Thursday, April 14, 2011

Thank God for Lutherans!

Please don't take this as me being snide, or some kind of bad joke -- I could not be more sincere about this post.  It was 10 years ago today that my wife and I were received into the Lutheran Church Missouri Synod, myself by Holy Baptism and confirmation and my wife by confirmation.  Some recollections of that day are fuzzy, but others are crystal clear.  The young twin girls who were confirmed with us seemed like little kids then (they are now beautiful young ladies, both in college, and their baby sister who was about the age of our oldest daughter then is a teenager).  At the altar rail beside them, we felt like Gulliver must have felt with the Lilliputians.  Our Pastor -- who has quite a mischievous sense of humor -- poured a small amount of water on my head for "in the name of the Father, and of the Son....." but gave me quite an extra dose of the Holy Spirit right down the back of my shirt.  Then joked about it afterward.  While Lutherans, like Orthodox, tend to eschew subjective feelings as untrustworthy, the feeling at our first communion that the heavens had been opened was overwhelming.

We also have a lot of good memories since then.  When I hear a good Lutheran hymn, I still hear a certain parishioner's voice booming above the choir.  When I read a good Lutheran sermon, I still hear in my head our first Pastor's unmistakable preaching cadence.  When I read someone making a profound point dealing with Law and Gospel or sin and grace or Sacraments and liturgy or (especially) feminism in the Church, I hear our Deaconess' voice.  It was in the Lutheran Church that I learned to love liturgy, Church history, the value of good hymnody, good preaching and the Sacramental life. 
I also learned more theology over cigars and Scotch or beer on the porch than I ever learned in a Church building.  Having a Pastor who is both a spiritual Father and a good friend is an asset I probably took for granted at the time, but appreciate very much in hindsight.  I acquired an appreciation for the depth of human sin and the incredible gift of grace by living out the Sacramental life as a Lutheran.  I learned to live as a beggar before God, despite God's rich gifts to me and to never take those gifts for granted as if they were deserved or earned. 
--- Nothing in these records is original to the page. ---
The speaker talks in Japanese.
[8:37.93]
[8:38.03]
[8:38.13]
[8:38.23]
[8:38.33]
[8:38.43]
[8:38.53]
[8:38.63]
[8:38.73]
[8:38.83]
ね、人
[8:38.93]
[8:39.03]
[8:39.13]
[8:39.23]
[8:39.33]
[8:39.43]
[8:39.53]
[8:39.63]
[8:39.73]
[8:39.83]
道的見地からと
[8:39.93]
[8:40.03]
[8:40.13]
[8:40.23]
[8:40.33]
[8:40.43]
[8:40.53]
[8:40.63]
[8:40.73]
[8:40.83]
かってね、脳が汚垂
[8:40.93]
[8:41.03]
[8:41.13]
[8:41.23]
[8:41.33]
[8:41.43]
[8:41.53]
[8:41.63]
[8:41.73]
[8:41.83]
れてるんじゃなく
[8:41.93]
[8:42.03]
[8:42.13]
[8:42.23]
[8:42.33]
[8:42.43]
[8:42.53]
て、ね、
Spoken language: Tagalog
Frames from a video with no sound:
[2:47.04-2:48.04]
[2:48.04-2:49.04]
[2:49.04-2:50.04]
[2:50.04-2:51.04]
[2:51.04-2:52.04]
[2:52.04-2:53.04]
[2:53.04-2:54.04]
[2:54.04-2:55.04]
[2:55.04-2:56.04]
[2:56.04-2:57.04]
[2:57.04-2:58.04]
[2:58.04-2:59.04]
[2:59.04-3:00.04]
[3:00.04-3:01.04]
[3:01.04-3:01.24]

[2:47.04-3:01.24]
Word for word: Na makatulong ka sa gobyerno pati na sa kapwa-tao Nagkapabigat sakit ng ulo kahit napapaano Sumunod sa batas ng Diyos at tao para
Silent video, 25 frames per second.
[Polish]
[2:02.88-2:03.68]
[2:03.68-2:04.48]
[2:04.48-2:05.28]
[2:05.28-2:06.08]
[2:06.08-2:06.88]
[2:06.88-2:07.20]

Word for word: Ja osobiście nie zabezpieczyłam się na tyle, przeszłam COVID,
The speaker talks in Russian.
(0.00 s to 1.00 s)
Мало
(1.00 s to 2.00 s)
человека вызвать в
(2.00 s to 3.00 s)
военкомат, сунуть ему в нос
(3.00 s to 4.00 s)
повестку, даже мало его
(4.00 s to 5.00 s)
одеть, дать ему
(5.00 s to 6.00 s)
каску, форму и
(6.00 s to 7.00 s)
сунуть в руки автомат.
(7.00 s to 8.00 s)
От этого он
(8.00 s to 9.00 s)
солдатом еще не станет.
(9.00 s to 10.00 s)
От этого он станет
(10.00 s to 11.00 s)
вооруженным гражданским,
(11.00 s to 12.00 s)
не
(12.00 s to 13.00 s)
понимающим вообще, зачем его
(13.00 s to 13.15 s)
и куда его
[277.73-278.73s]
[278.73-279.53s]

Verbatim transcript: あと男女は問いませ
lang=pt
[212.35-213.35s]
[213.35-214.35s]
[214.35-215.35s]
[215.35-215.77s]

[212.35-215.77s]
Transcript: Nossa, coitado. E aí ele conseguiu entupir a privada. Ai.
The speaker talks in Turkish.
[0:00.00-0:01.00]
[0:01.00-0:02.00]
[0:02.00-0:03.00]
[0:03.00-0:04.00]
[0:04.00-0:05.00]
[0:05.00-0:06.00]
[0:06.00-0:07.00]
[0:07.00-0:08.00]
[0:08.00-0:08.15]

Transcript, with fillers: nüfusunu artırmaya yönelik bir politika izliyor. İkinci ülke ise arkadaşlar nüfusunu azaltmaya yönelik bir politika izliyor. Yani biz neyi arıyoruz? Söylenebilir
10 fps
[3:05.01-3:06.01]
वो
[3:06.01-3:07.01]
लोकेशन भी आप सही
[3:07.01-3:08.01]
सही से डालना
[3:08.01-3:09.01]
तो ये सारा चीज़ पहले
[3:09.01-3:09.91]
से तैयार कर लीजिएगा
We were childless back then -- we have three children now, all baptized in the Lutheran Church, by three different Pastors.  The first half of our 10 years as Lutherans was wonderful, rich, and comforting.  And while the second half of our Lutheran journey was quite a bit more of a struggle, we made a lot of good friends and were shepherded by a wonderful (by then, WELS) Pastor who cared deeply for us and our family.  We worshiped in a community center before building a parish building, and so in addition to our appreciation for sacred space and giving our best to God, we also learned that God is present wherever two or three are gathered in His name, and wherever that may occur.  While in the end we decided to leave that same parish, it was not for lack of love, support and friendship by everyone who occupied the building, all of whom we still consider friends today.

It is interesting what one remembers and how powerful the senses are.  Orthodoxy is not Lutheranism, nor will it ever be.  Yet the first time Stephanie and I attended an Orthodox Church, the aroma when we walked into the nave hit me hard.  When we left, my wife had lots of good things to say -- "I like that it's not about us," "their liturgy is beautiful," etc.  The only thing I could think to say was "I like that it smells like a Church."  That sounds ridiculous, but what I meant was "it smells like that first Lutheran Church."  I'm quite certain that's a coincidence of no particular import, but for the record, it still does.  So it was that in the 20/20 vision of hindsight, we also were reminded that the Church worships with all five senses.  That may be one small reason we feel so at home there.  Another, for the record, is the "feel" of the parish -- going to midweek prayer services, feast day liturgies and the like I am reminded of the same weekly "rhythm" at that first LCMS parish we attended 10 years ago.  Yet another is the strong piety and sense of sacred space -- the sense that something awe-inspiring and transcendent is going on in this special place where God's people are gathered. Small tightly knit parishes in humble buildings filled with faithful Christians maintaining the liturgical traditions of the Church are certainly not necessary, but they are a blessing beyond words.  We left one to be closer to family.  After 5 years we finally found another.

I still owe a great debt of gratitude to too many Lutherans to enumerate here.  To all of our former Pastors, parishioners, friends and acquaintances, thank you from the bottom of our hearts. 
We have been blessed beyond our wildest imagination because of you.  And to those we have let down or disappointed, please forgive us.  It's probably cliche to say "we wouldn't be Orthodox if it weren't for all the good things you taught us."  It might even sound like a backhanded compliment (it isn't intended to be).  But the simple truth is we wouldn't be Christian if it weren't for all the good things you taught us.  One more dose of pietistic self-righteous nonsense would have ran us out of the Church, and I doubt we'd have ever returned.  For that, we are ever grateful.